◆ **Exercise data**:

======

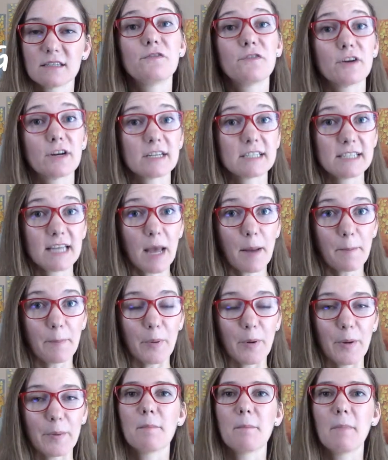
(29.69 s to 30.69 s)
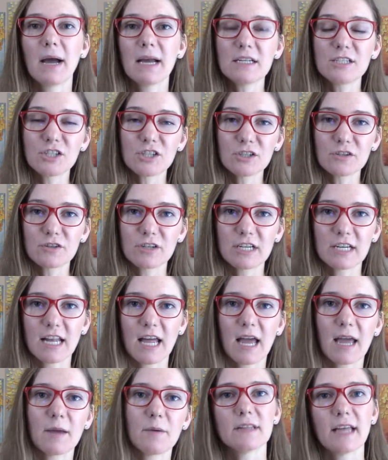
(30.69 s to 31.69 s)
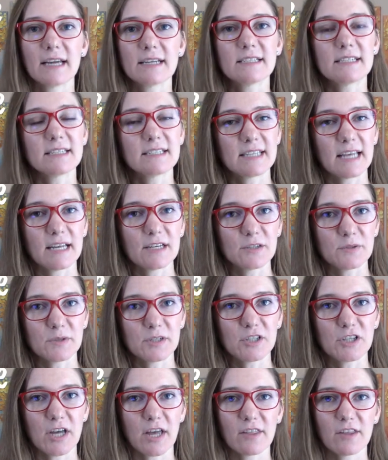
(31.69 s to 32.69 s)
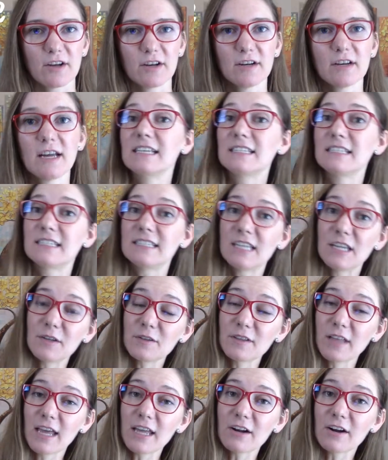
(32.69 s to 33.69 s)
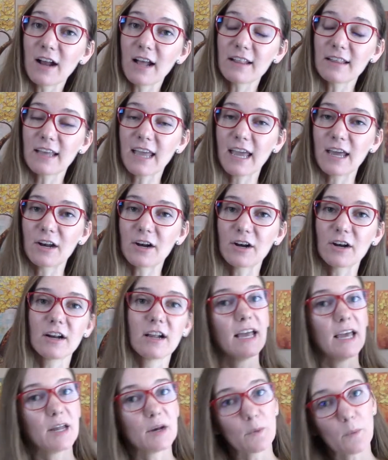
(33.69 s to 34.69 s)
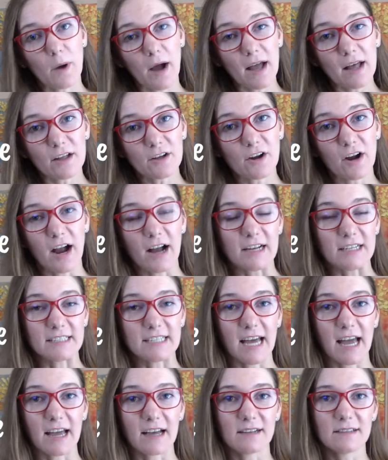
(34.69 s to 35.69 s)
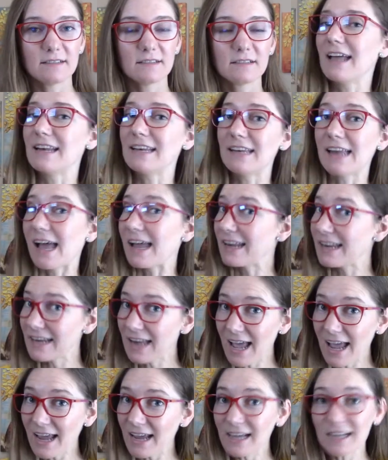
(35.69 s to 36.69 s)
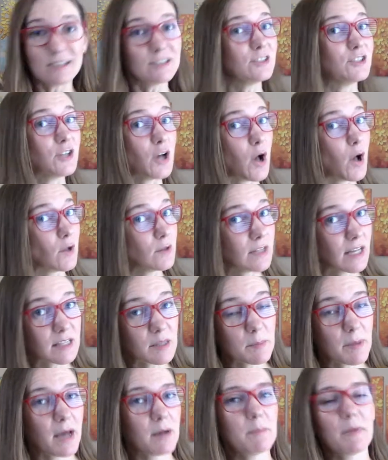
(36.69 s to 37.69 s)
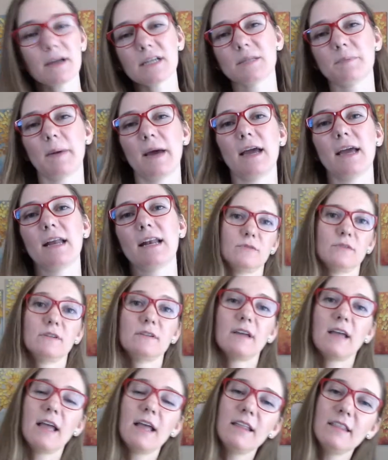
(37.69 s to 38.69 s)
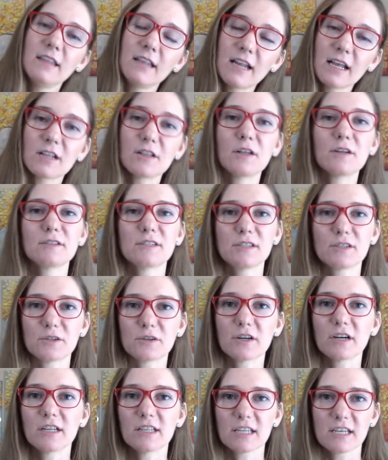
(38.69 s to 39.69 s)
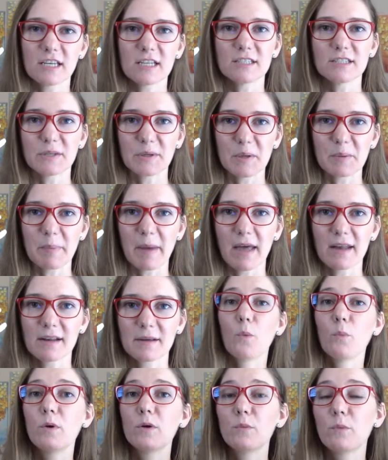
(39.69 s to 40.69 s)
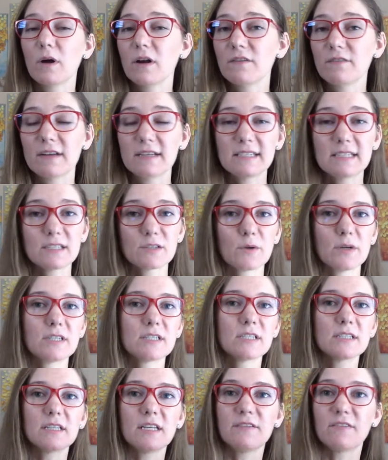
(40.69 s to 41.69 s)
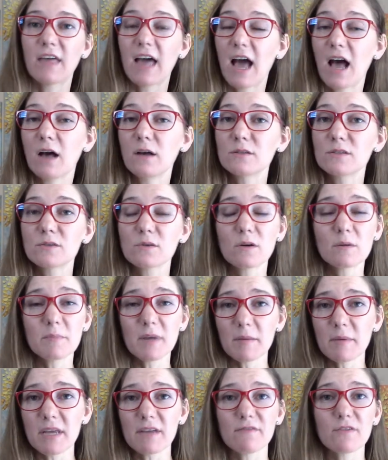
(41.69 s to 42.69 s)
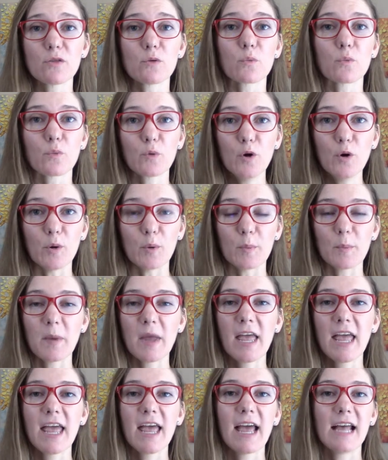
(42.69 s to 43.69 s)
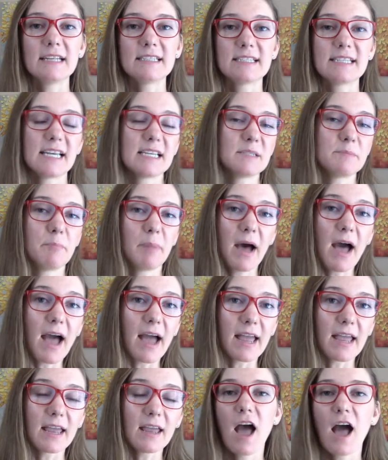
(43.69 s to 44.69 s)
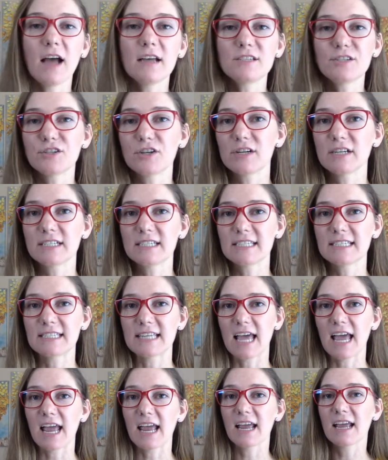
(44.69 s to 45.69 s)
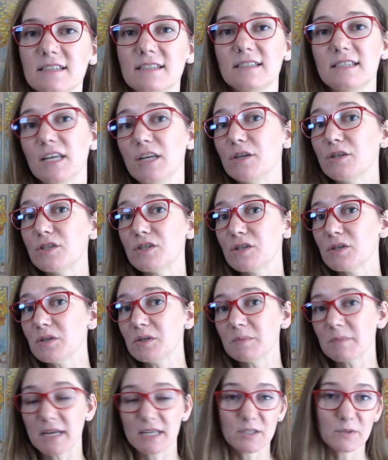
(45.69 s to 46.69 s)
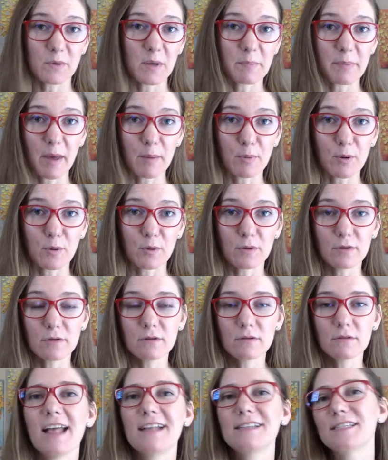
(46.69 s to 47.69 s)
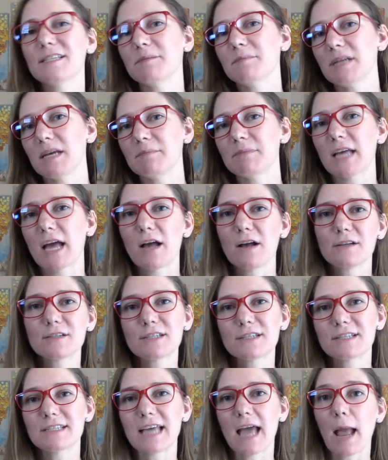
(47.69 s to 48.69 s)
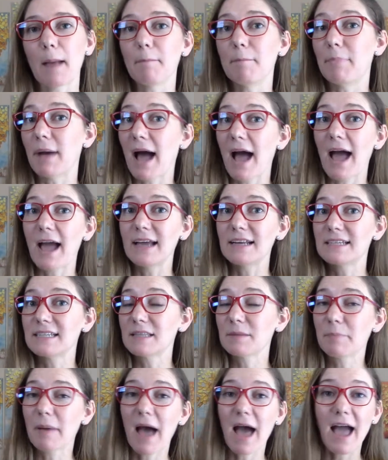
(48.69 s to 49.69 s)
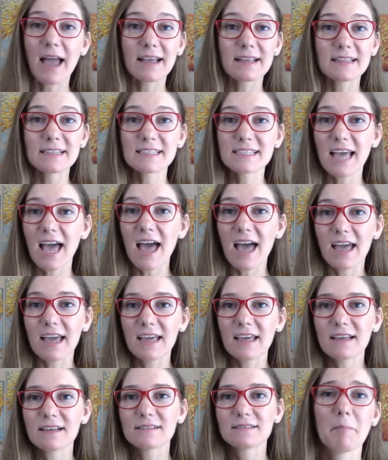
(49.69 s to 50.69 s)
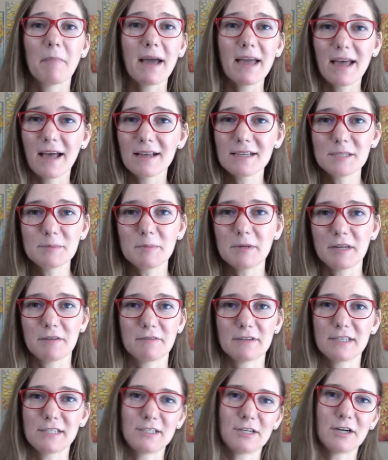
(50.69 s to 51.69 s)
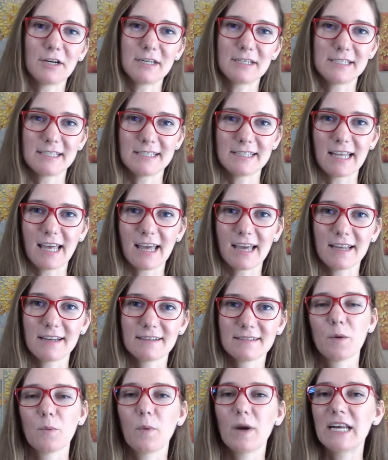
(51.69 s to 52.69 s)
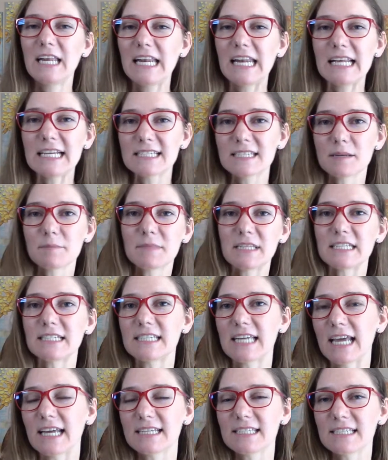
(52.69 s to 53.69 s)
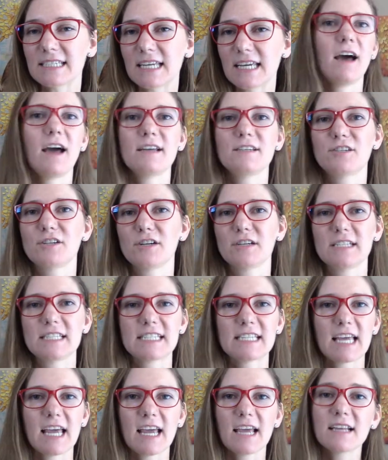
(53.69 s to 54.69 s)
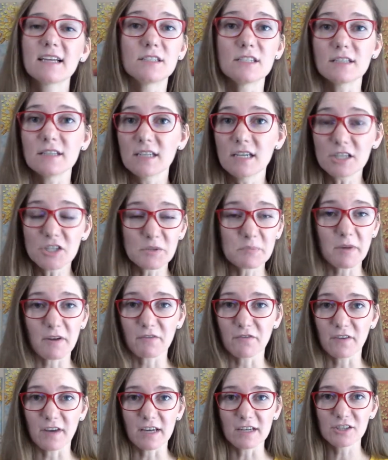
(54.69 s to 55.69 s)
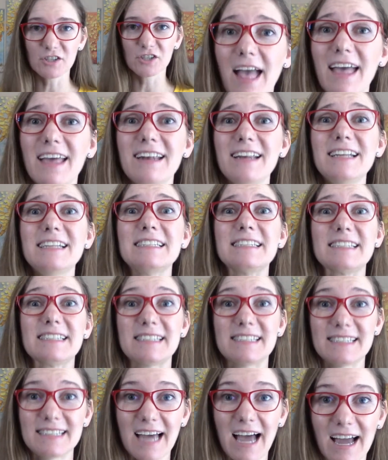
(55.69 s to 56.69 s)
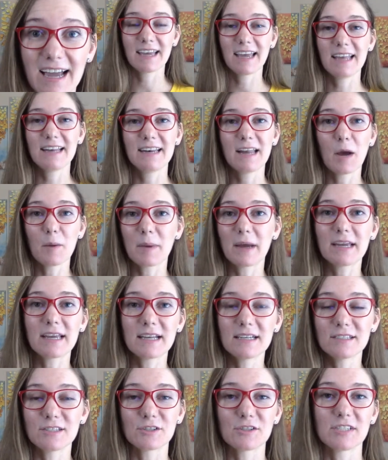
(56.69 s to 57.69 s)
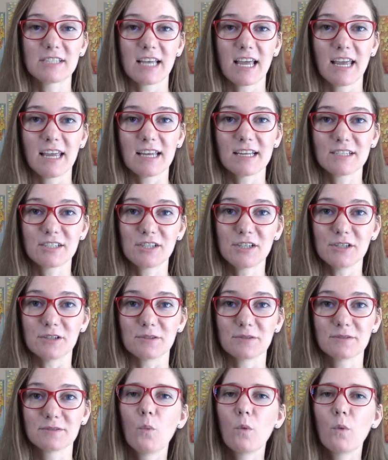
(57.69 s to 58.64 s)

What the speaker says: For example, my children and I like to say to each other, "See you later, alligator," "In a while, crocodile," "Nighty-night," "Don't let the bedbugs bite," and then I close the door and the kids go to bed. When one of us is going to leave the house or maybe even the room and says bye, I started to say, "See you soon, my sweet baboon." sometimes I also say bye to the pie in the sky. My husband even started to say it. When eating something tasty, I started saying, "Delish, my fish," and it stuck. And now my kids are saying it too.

======

◆ **Exercise aim**: An exact restatement of every record is required. Omit the images.

◆ **Expected output**:
(29.69 s to 30.69 s)
(30.69 s to 31.69 s)
(31.69 s to 32.69 s)
(32.69 s to 33.69 s)
(33.69 s to 34.69 s)
(34.69 s to 35.69 s)
(35.69 s to 36.69 s)
(36.69 s to 37.69 s)
(37.69 s to 38.69 s)
(38.69 s to 39.69 s)
(39.69 s to 40.69 s)
(40.69 s to 41.69 s)
(41.69 s to 42.69 s)
(42.69 s to 43.69 s)
(43.69 s to 44.69 s)
(44.69 s to 45.69 s)
(45.69 s to 46.69 s)
(46.69 s to 47.69 s)
(47.69 s to 48.69 s)
(48.69 s to 49.69 s)
(49.69 s to 50.69 s)
(50.69 s to 51.69 s)
(51.69 s to 52.69 s)
(52.69 s to 53.69 s)
(53.69 s to 54.69 s)
(54.69 s to 55.69 s)
(55.69 s to 56.69 s)
(56.69 s to 57.69 s)
(57.69 s to 58.64 s)

What the speaker says: For example, my children and I like to say to each other, "See you later, alligator," "In a while, crocodile," "Nighty-night," "Don't let the bedbugs bite," and then I close the door and the kids go to bed. When one of us is going to leave the house or maybe even the room and says bye, I started to say, "See you soon, my sweet baboon." sometimes I also say bye to the pie in the sky. My husband even started to say it. When eating something tasty, I started saying, "Delish, my fish," and it stuck. And now my kids are saying it too.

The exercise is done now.